Review of PR #1
I have reviewed the PR CommonMark ipynb export + image attachment embedding in full.
Overall Assessment
This is an excellent, well-architected PR. The implementation of the commonmark AST pre-transform is very clean, and the two-phase approach for image attachments (collecting data in the CLI, rewriting in the serializer) is a smart way to keep the core myst-to-ipynb package pure and decoupled from the filesystem. The test coverage is also fantastic.
Areas for Improvement & Edge Cases
1. The Regex Escaping Bug (Fixed)
In packages/myst-to-ipynb/src/attachments.ts, the regex used to find and replace images in the generated markdown would fail on escaped characters. If an image has brackets in its alt text or parentheses in its url, the markdown serializer (mdast-util-to-markdown) escapes them (e.g., ![alt \[text\]](url\(1\))). The original regex /[^\]]*/ stopped at the very first ], even if it was escaped.

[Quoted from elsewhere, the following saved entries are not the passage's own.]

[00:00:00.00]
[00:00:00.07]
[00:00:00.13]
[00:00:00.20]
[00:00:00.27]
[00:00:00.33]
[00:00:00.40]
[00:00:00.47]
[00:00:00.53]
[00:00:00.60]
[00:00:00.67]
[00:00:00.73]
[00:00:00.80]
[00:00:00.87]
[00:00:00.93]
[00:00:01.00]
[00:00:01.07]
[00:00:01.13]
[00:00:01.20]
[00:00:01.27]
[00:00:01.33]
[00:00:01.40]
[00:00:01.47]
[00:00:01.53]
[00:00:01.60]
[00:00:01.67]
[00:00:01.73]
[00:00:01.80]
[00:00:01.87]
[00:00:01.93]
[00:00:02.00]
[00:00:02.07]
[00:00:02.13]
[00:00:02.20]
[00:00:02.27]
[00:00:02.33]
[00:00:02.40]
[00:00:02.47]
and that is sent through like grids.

Fix applied: Updated the regex to handle escaped brackets and parentheses, and unescaped the URL before looking it up in the imageData dictionary.
2. Fragile String Replacement in embedImagesAsAttachments (Fixed)

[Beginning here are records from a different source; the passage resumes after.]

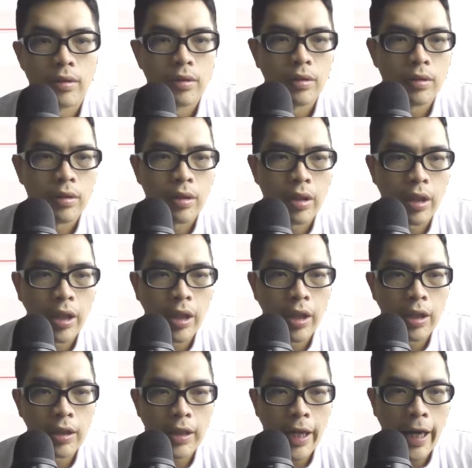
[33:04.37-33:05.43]
Okay,
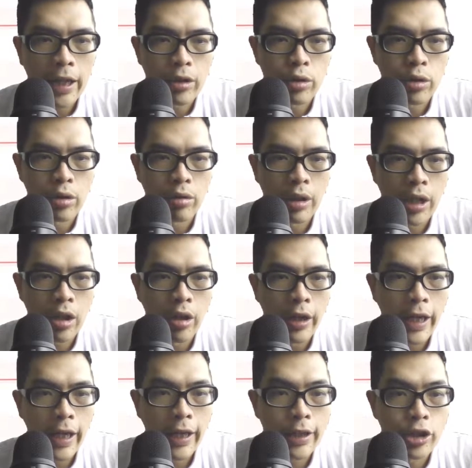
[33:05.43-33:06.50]
it's actual. I call it
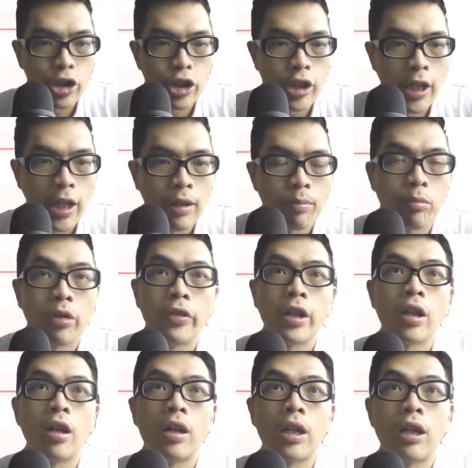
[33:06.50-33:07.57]
AG. Moving
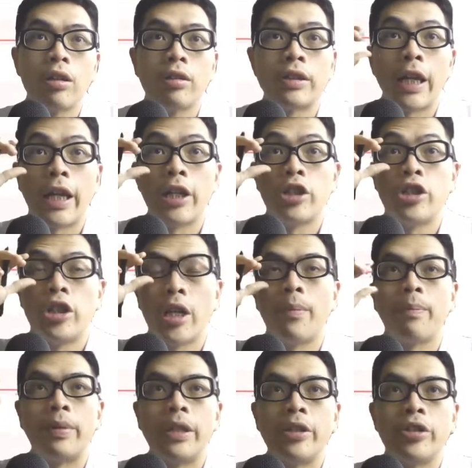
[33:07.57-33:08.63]
on, I'll use AG and
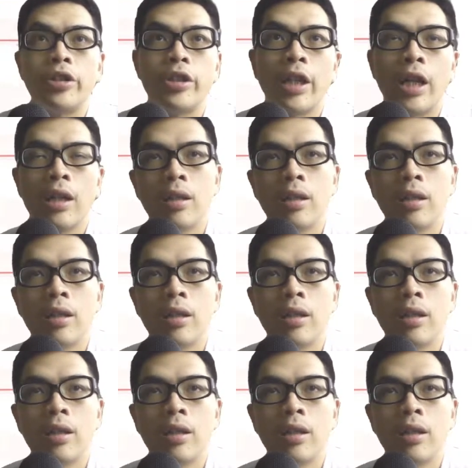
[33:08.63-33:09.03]
PG.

The original replacement logic used a loop with .replace(string, string), which only replaces the first occurrence. If a user included the exact same image twice in the same cell, it worked but was slightly fragile.
Fix applied: Refactored the replacement logic to use a single pass with md.replace(imgRegex, callback).

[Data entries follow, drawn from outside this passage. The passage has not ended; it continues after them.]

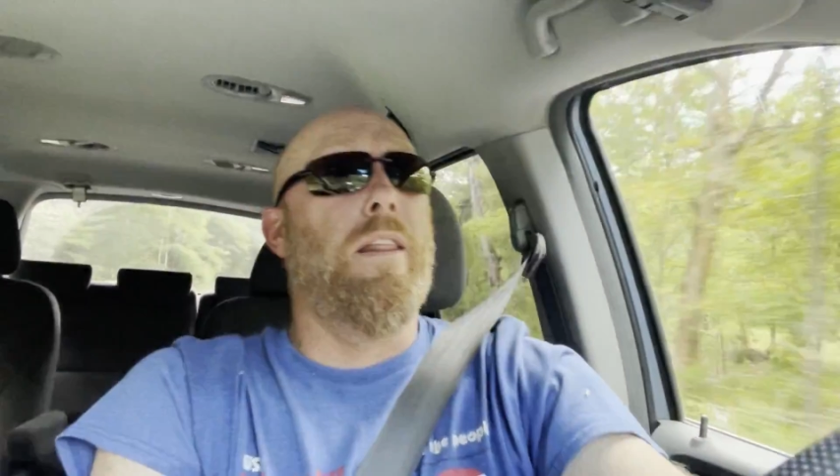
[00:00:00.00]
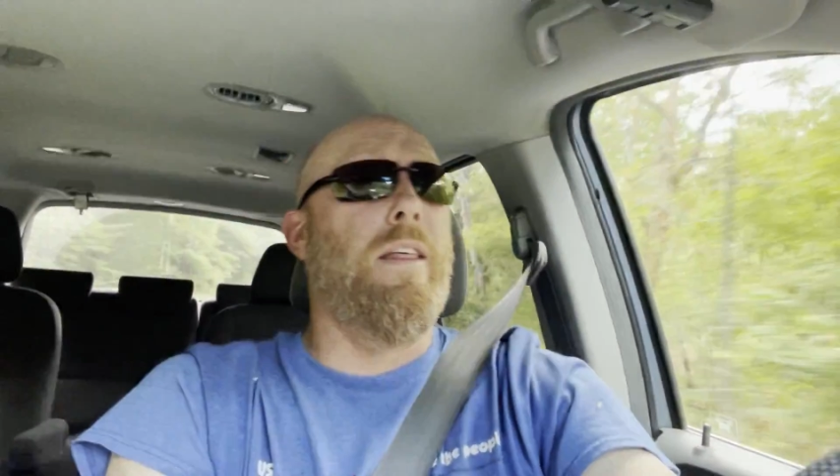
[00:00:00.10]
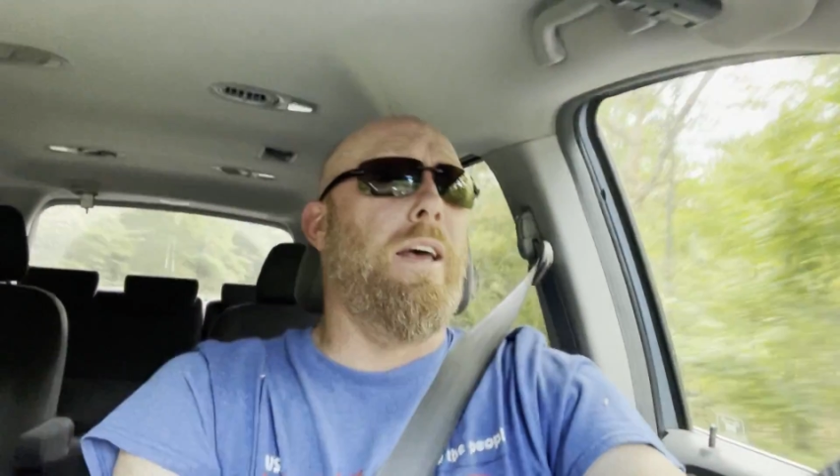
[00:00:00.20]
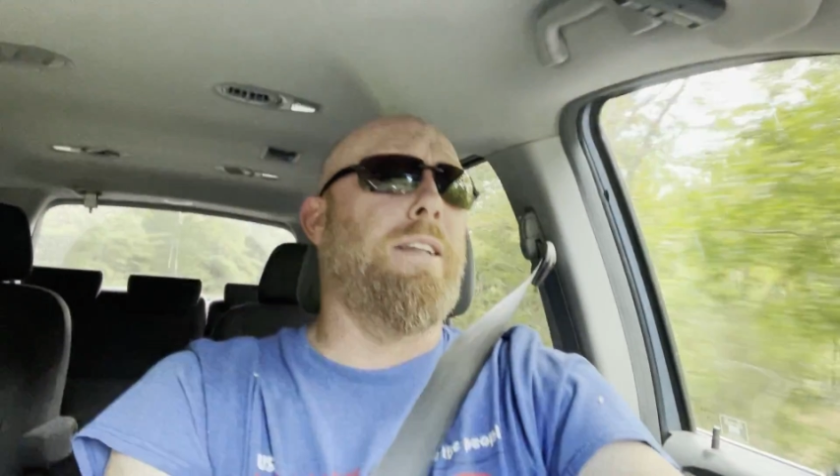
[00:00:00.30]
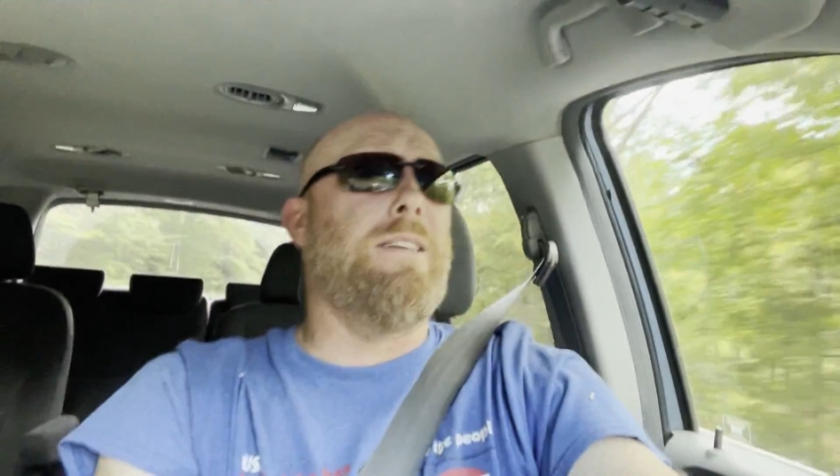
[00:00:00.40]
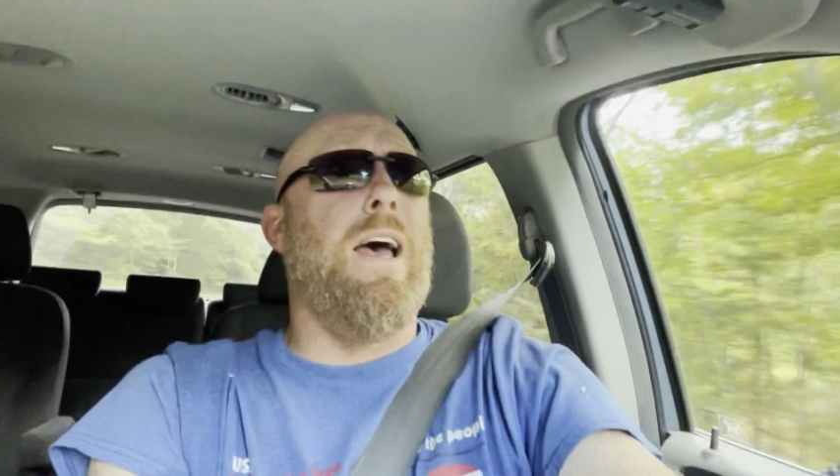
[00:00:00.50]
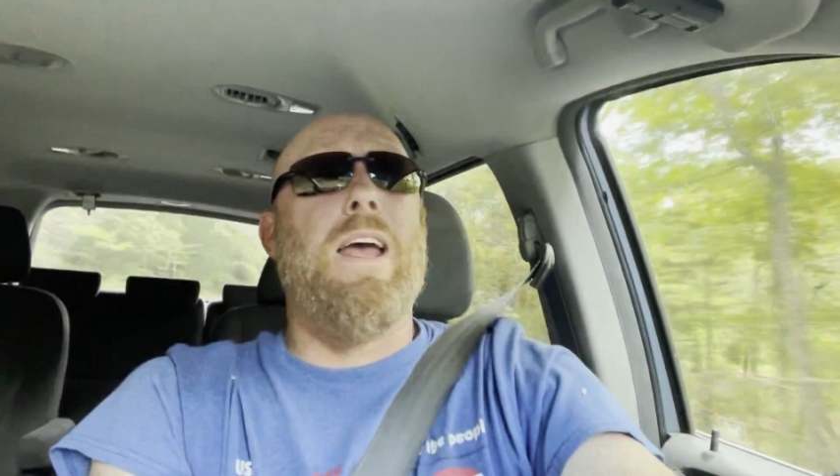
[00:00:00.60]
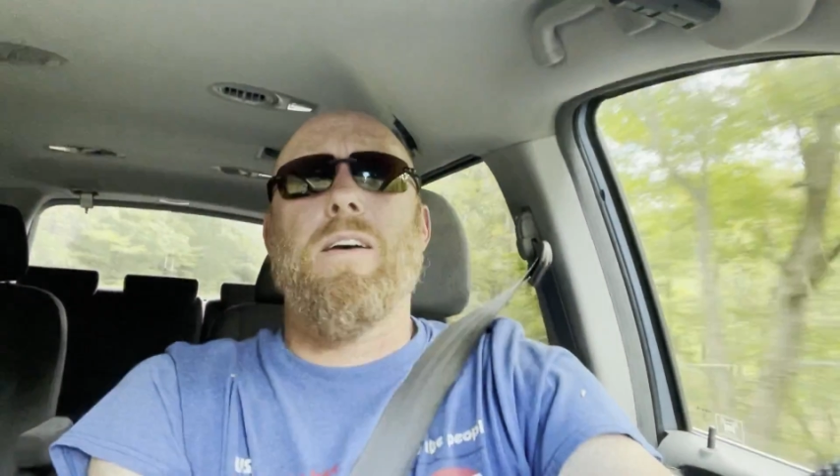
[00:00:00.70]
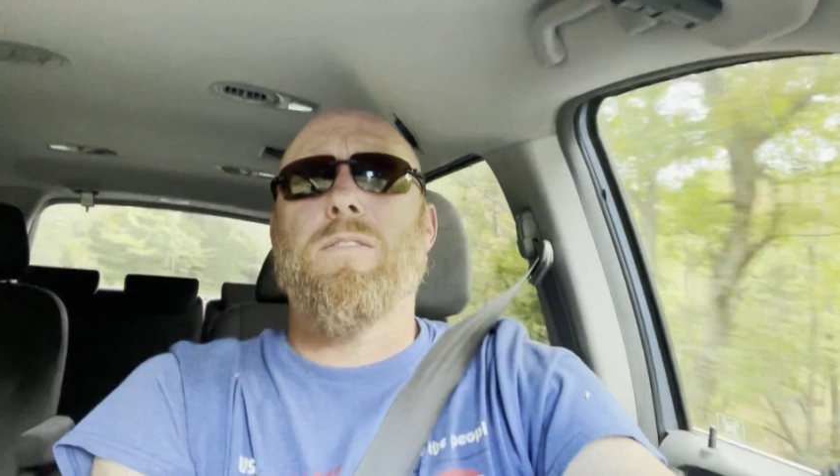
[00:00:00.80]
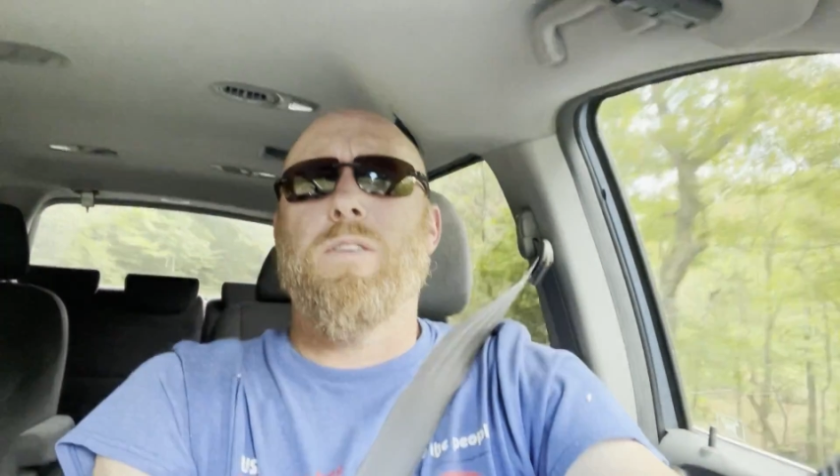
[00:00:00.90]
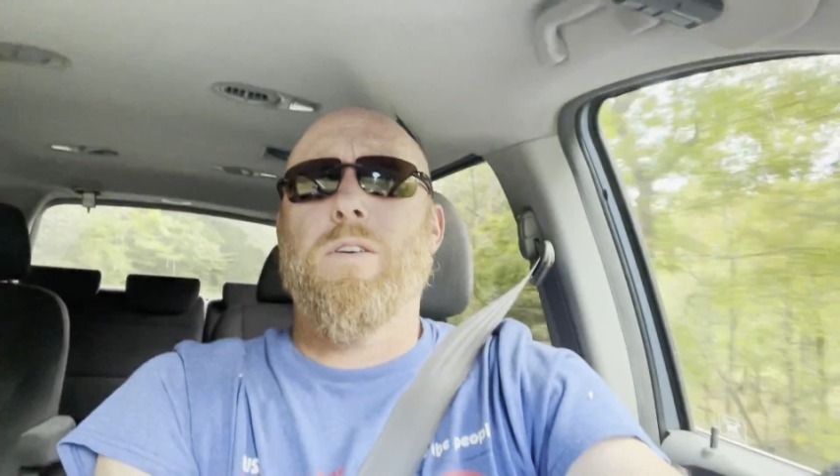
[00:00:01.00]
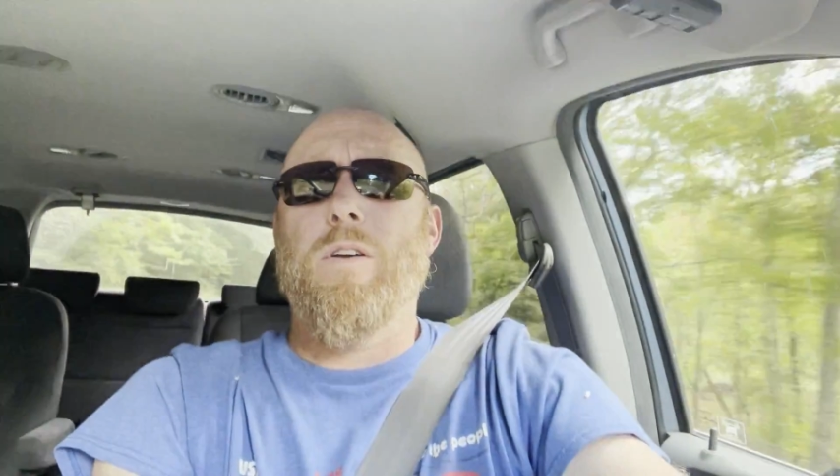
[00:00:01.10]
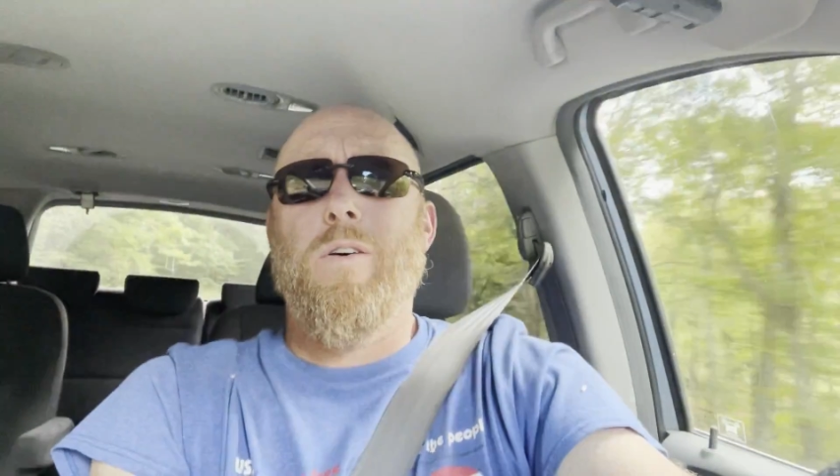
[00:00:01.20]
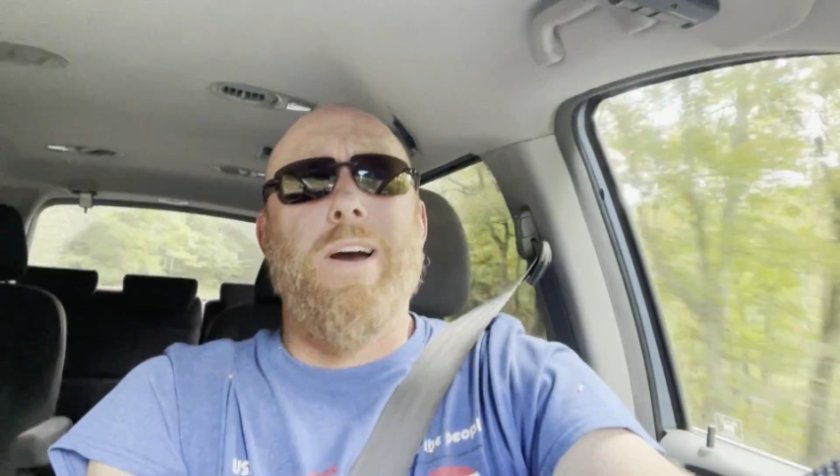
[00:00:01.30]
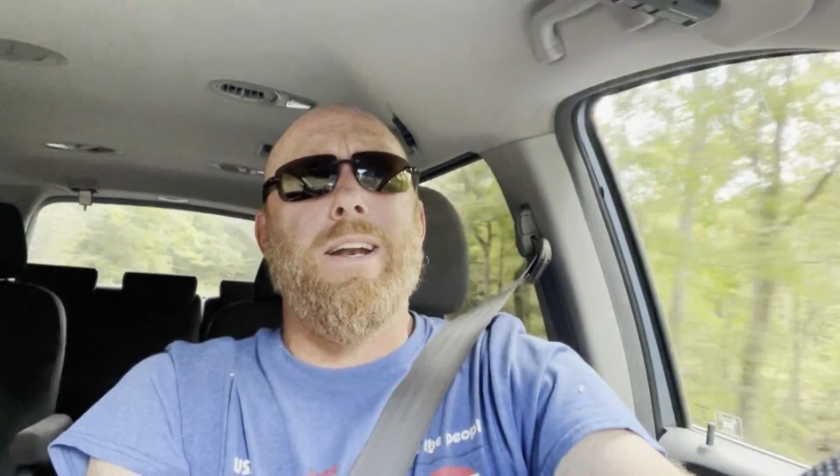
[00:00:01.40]
that I have
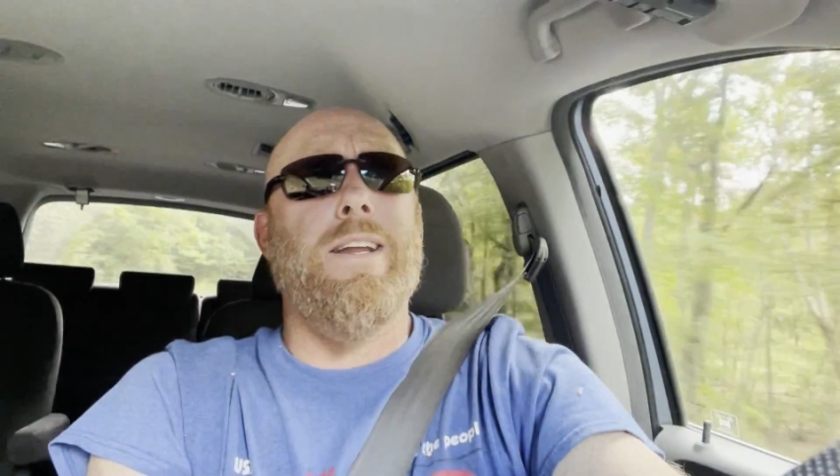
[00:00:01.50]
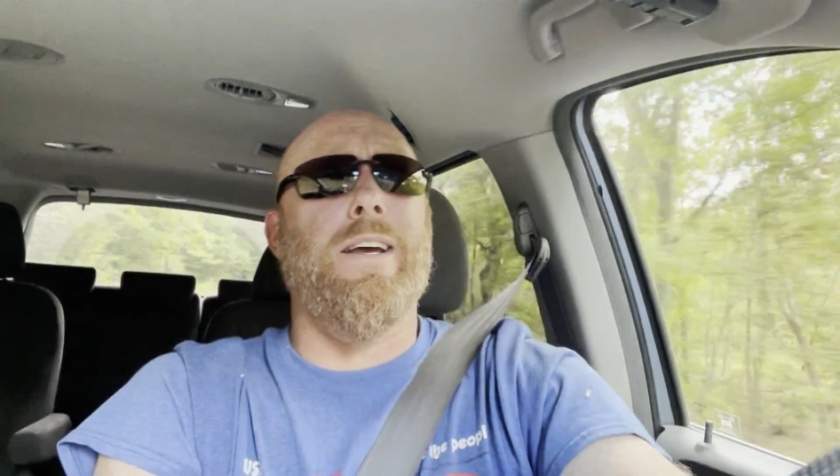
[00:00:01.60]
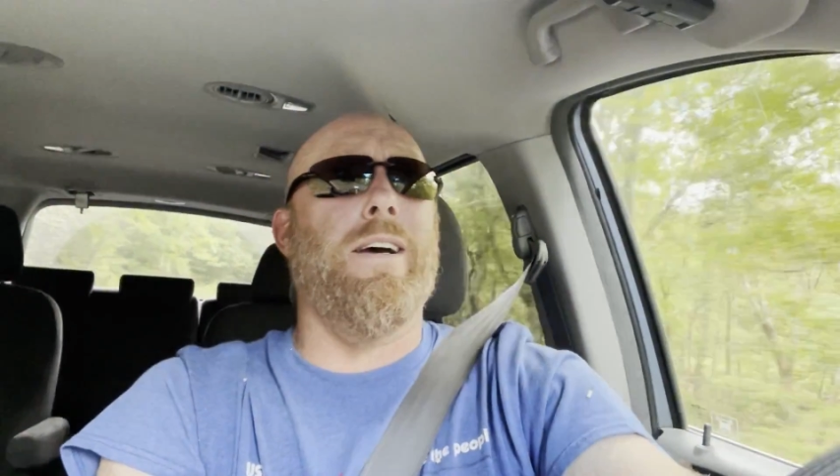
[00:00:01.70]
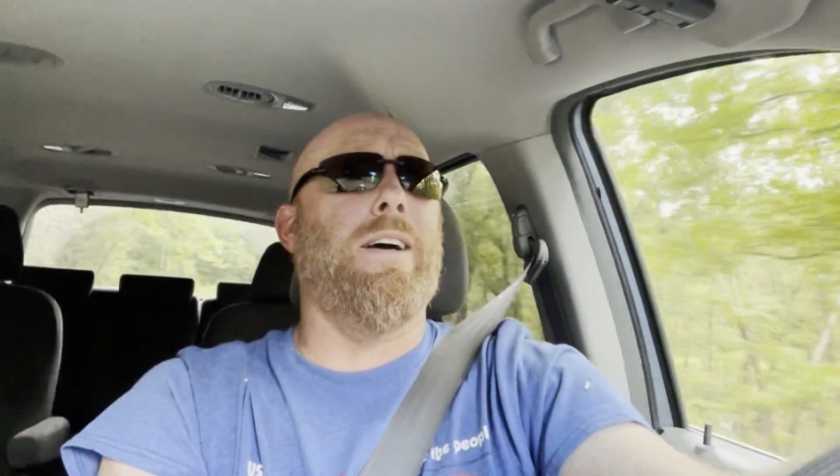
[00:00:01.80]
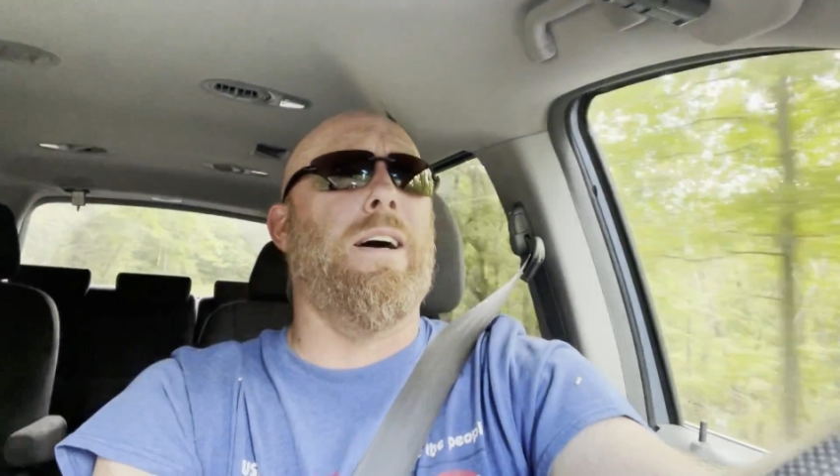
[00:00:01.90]
no idea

3. Synchronous File Reading in collectImageData
In packages/myst-cli/src/build/ipynb/index.ts, fs.readFileSync(filePath) is used. While this is fine for small documents, if a user is exporting a massive notebook with hundreds of high-res images, synchronous reads will block the Node.js event loop.
Recommendation: Since runIpynbExport is already an async function, consider making collectImageData async and using await fs.promises.readFile(filePath). You could even use Promise.all to read all images concurrently, which would significantly speed up the export for image-heavy notebooks.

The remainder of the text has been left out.